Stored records
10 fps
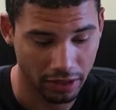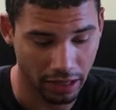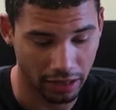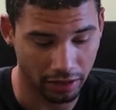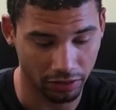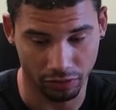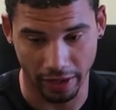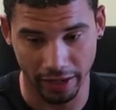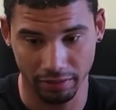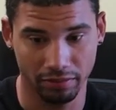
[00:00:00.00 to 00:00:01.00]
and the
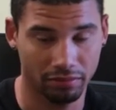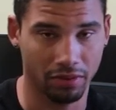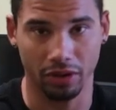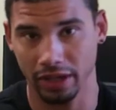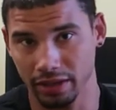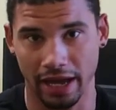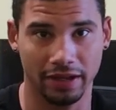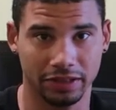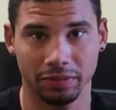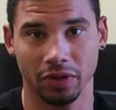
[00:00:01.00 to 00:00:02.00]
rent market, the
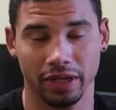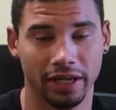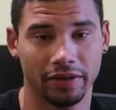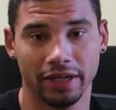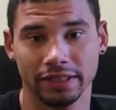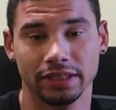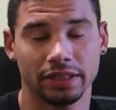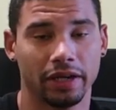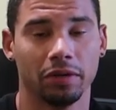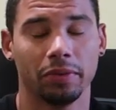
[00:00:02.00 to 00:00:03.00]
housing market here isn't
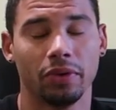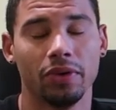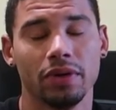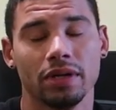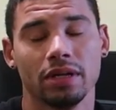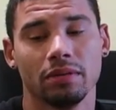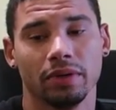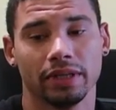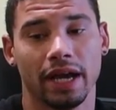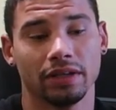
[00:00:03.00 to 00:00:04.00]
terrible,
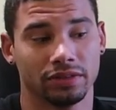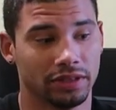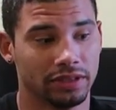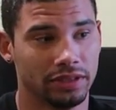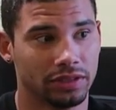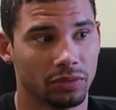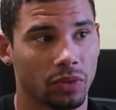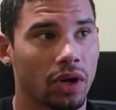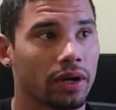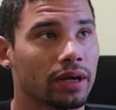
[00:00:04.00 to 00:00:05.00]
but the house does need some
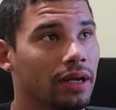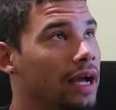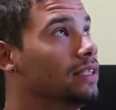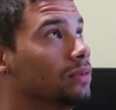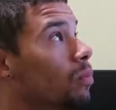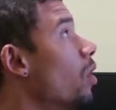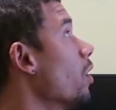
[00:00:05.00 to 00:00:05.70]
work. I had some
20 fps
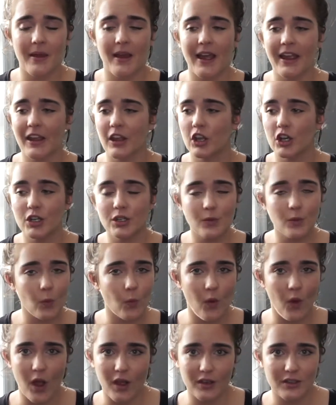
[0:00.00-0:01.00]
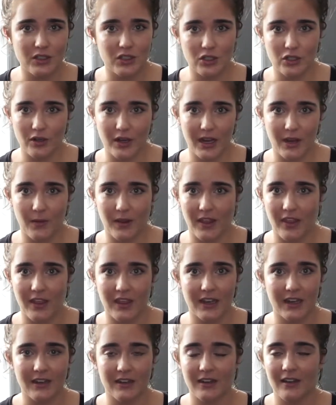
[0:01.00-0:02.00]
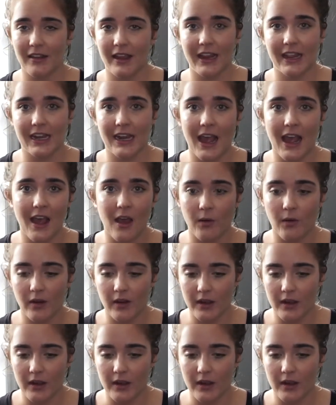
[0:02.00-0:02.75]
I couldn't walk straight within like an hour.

> [Directions]:
Return all the records above exactly, pictures omitted.

> [Your solution]:
10 fps
[00:00:00.00 to 00:00:01.00]
and the
[00:00:01.00 to 00:00:02.00]
rent market, the
[00:00:02.00 to 00:00:03.00]
housing market here isn't
[00:00:03.00 to 00:00:04.00]
terrible,
[00:00:04.00 to 00:00:05.00]
but the house does need some
[00:00:05.00 to 00:00:05.70]
work. I had some
20 fps
[0:00.00-0:01.00]
[0:01.00-0:02.00]
[0:02.00-0:02.75]
I couldn't walk straight within like an hour.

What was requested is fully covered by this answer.